Exercise data Block Start

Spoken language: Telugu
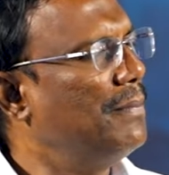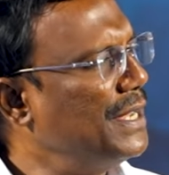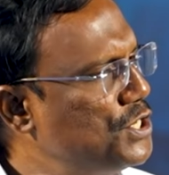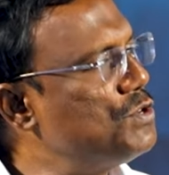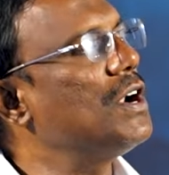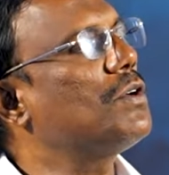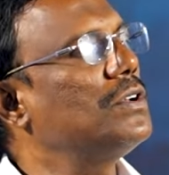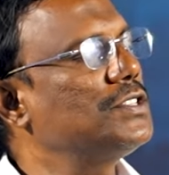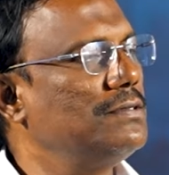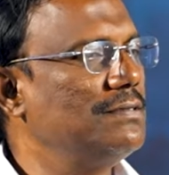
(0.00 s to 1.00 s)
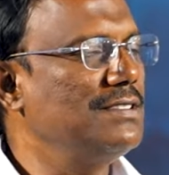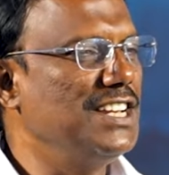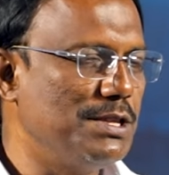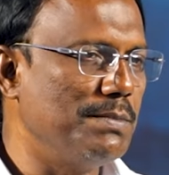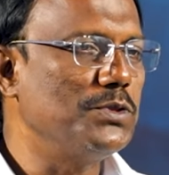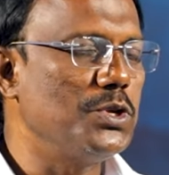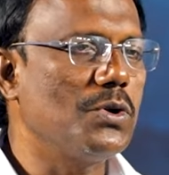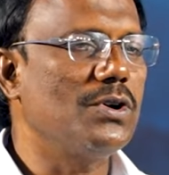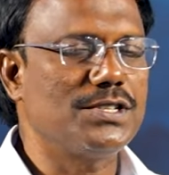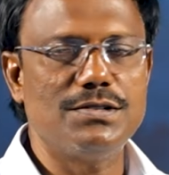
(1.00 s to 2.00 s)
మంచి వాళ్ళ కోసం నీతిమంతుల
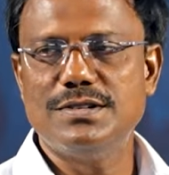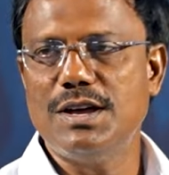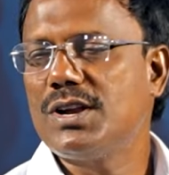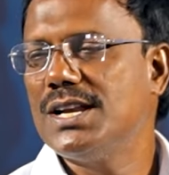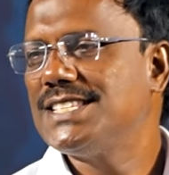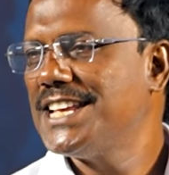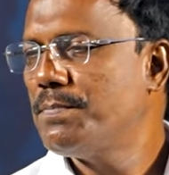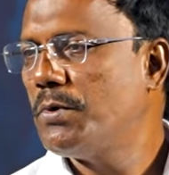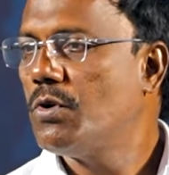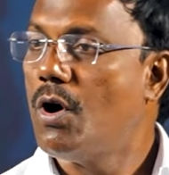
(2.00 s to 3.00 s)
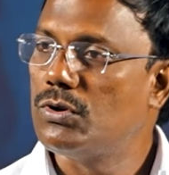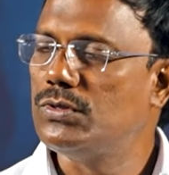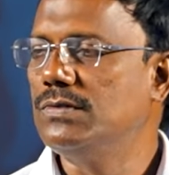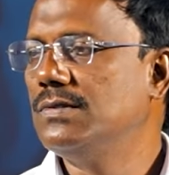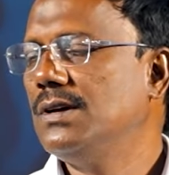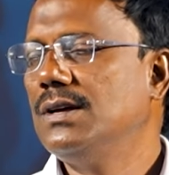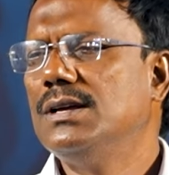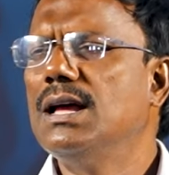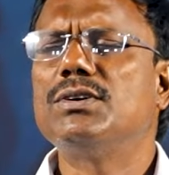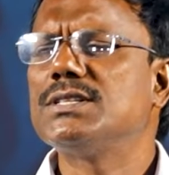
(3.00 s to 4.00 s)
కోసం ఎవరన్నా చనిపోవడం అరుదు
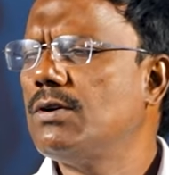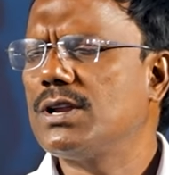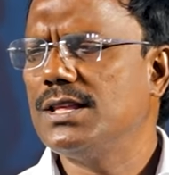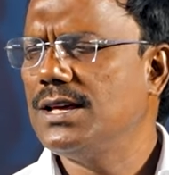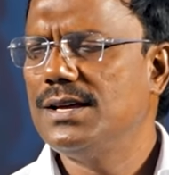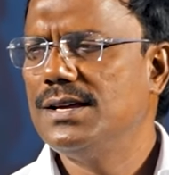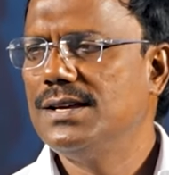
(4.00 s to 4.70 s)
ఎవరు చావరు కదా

Exercise data Block End

Copy the data word for word and omit every picture.

### Solution to this exercise
Spoken language: Telugu
(0.00 s to 1.00 s)
(1.00 s to 2.00 s)
మంచి వాళ్ళ కోసం నీతిమంతుల
(2.00 s to 3.00 s)
(3.00 s to 4.00 s)
కోసం ఎవరన్నా చనిపోవడం అరుదు
(4.00 s to 4.70 s)
ఎవరు చావరు కదా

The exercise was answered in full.